Directions for this task ->
Beginning at the line that contains "[11:29.80-11:30.70]", reproduce the entries below exactly, ending with the line that contains "What the speaker". Omit each picture.

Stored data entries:

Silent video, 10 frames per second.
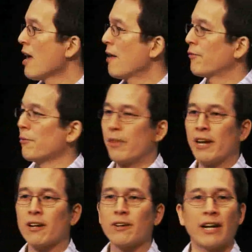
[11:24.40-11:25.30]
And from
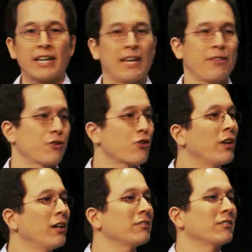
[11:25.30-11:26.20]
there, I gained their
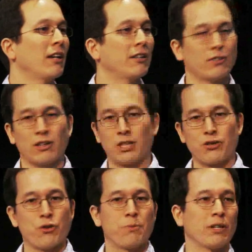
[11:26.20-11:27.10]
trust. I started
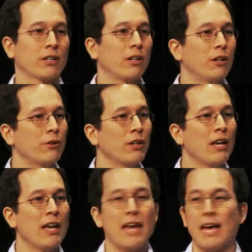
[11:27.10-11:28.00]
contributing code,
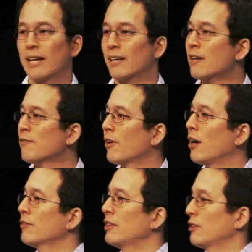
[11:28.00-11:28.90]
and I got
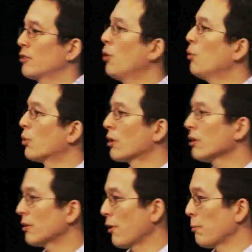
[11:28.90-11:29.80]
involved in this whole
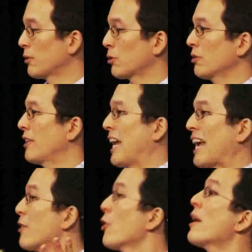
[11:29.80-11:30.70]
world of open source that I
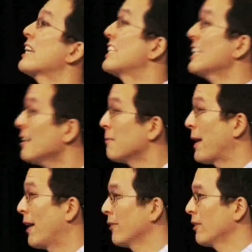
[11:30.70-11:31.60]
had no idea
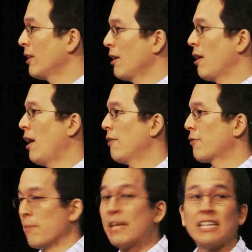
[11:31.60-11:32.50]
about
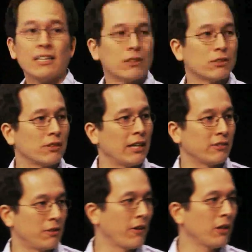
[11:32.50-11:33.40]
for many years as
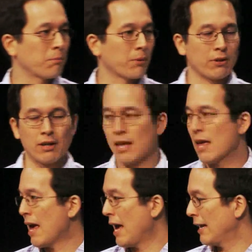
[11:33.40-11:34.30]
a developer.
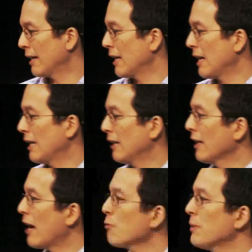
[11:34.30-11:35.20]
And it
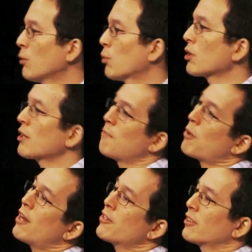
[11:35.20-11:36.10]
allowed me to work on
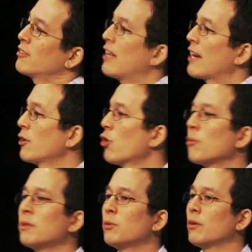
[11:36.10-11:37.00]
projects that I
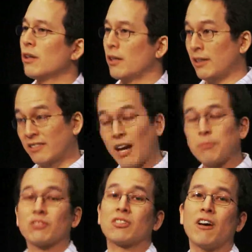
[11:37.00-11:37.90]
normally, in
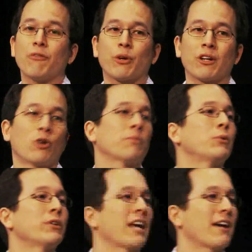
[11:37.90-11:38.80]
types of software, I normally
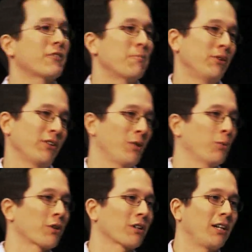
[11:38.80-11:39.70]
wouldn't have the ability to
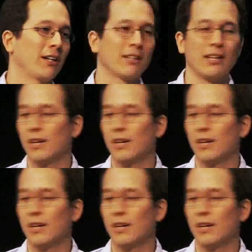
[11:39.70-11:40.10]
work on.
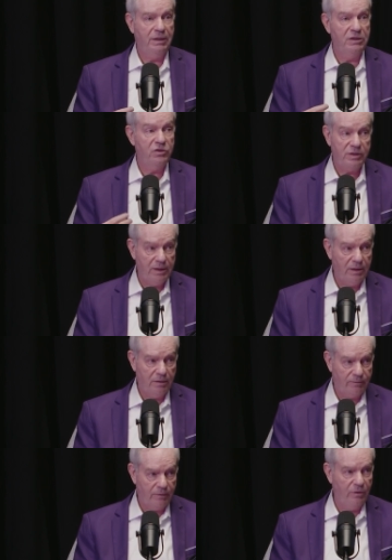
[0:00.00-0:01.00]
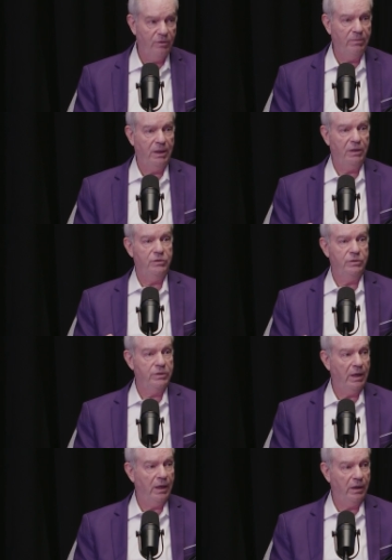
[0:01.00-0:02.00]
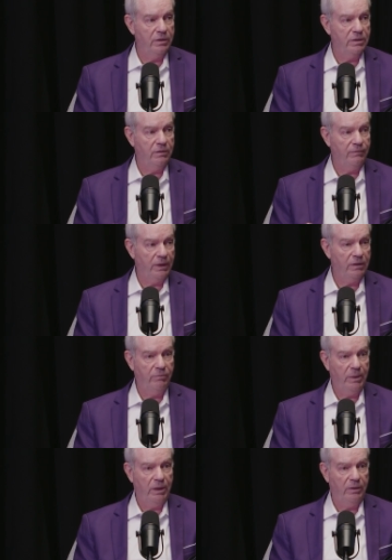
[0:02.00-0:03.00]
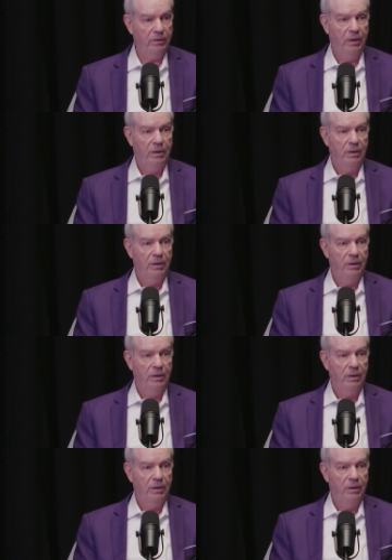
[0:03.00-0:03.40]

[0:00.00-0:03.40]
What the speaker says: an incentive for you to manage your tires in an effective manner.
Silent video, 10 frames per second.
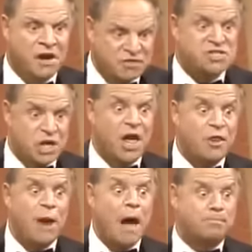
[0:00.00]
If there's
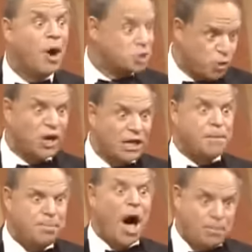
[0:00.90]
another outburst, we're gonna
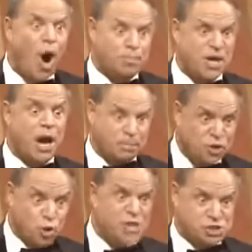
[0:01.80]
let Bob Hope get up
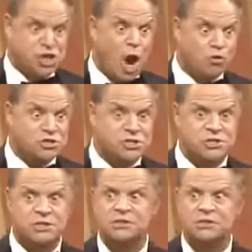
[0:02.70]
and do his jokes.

Written answer ->
[11:29.80-11:30.70]
world of open source that I
[11:30.70-11:31.60]
had no idea
[11:31.60-11:32.50]
about
[11:32.50-11:33.40]
for many years as
[11:33.40-11:34.30]
a developer.
[11:34.30-11:35.20]
And it
[11:35.20-11:36.10]
allowed me to work on
[11:36.10-11:37.00]
projects that I
[11:37.00-11:37.90]
normally, in
[11:37.90-11:38.80]
types of software, I normally
[11:38.80-11:39.70]
wouldn't have the ability to
[11:39.70-11:40.10]
work on.
[0:00.00-0:01.00]
[0:01.00-0:02.00]
[0:02.00-0:03.00]
[0:03.00-0:03.40]

[0:00.00-0:03.40]
What the speaker says: an incentive for you to manage your tires in an effective manner.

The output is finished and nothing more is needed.